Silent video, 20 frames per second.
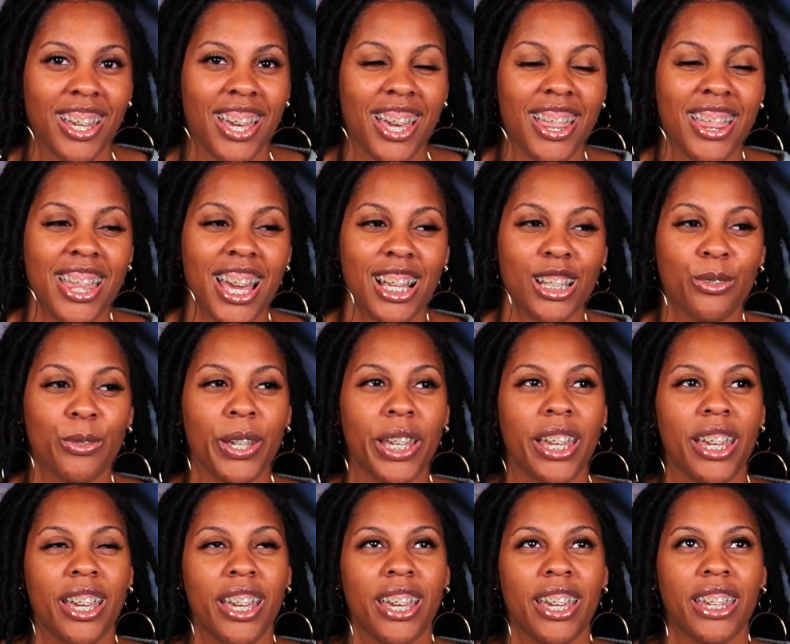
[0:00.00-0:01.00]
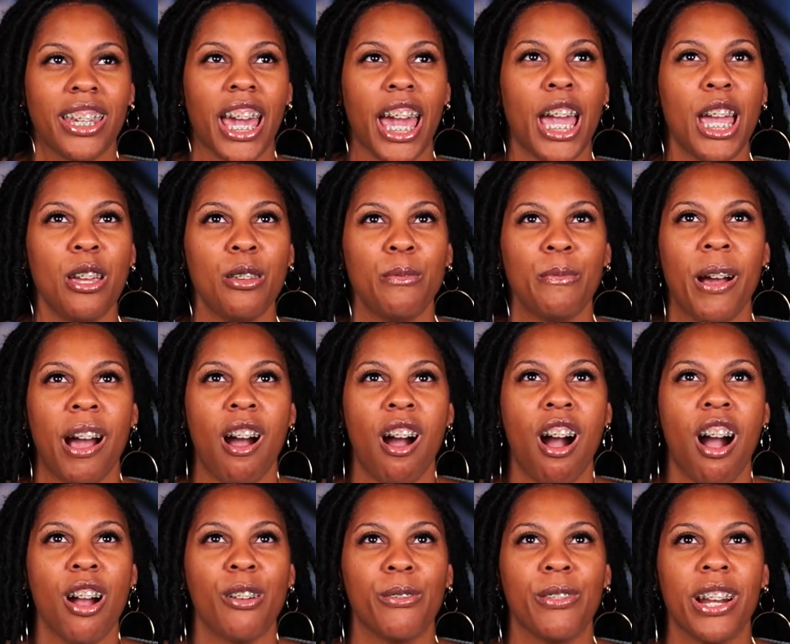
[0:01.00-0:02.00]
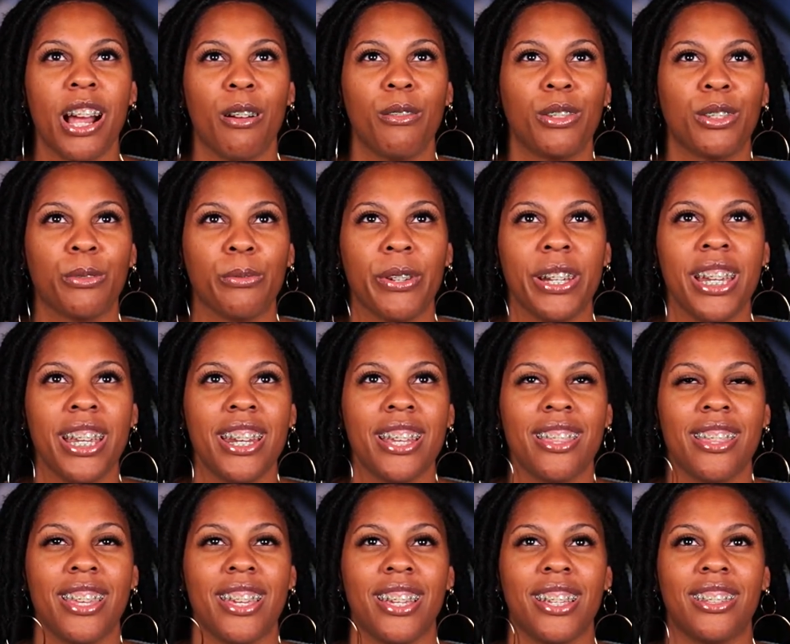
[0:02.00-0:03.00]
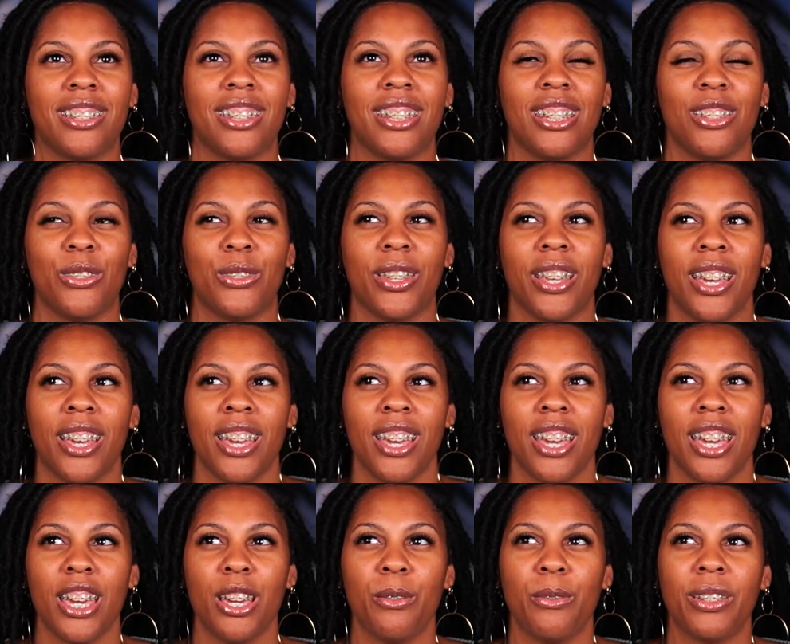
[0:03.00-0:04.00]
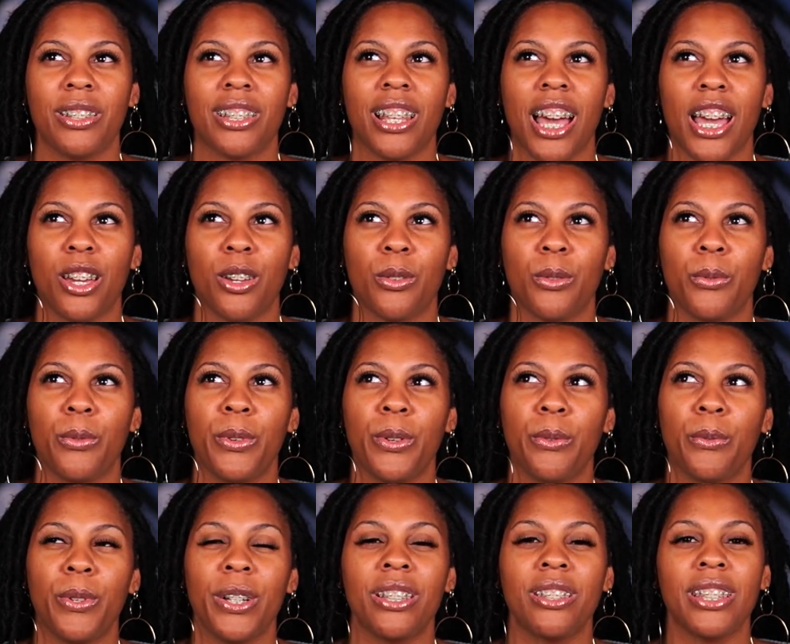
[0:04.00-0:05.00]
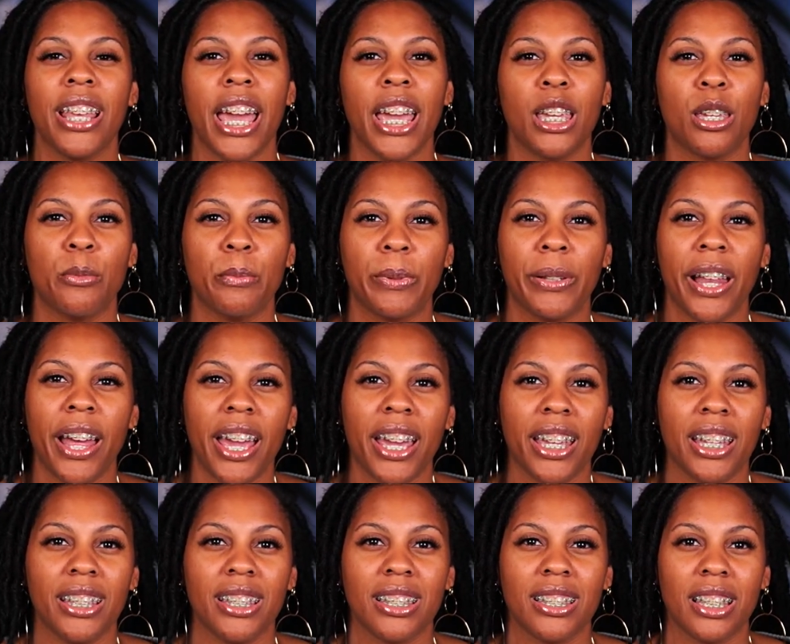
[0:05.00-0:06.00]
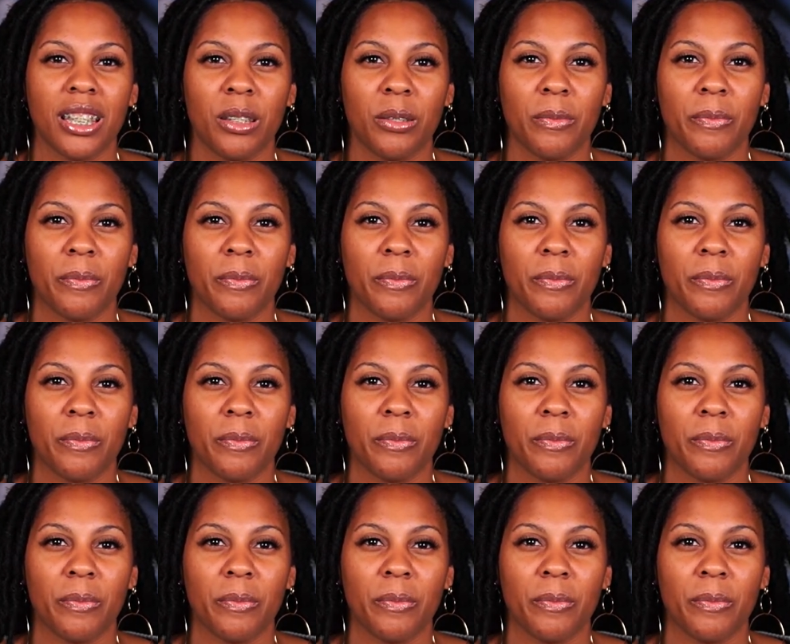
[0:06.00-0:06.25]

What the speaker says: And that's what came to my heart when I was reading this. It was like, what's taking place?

§ **WHAT TO PRODUCE**
Could you give the listing above again word for word, without any pictures?

§ **SOLUTION FOR THIS EXERCISE**
Silent video, 20 frames per second.
[0:00.00-0:01.00]
[0:01.00-0:02.00]
[0:02.00-0:03.00]
[0:03.00-0:04.00]
[0:04.00-0:05.00]
[0:05.00-0:06.00]
[0:06.00-0:06.25]

What the speaker says: And that's what came to my heart when I was reading this. It was like, what's taking place?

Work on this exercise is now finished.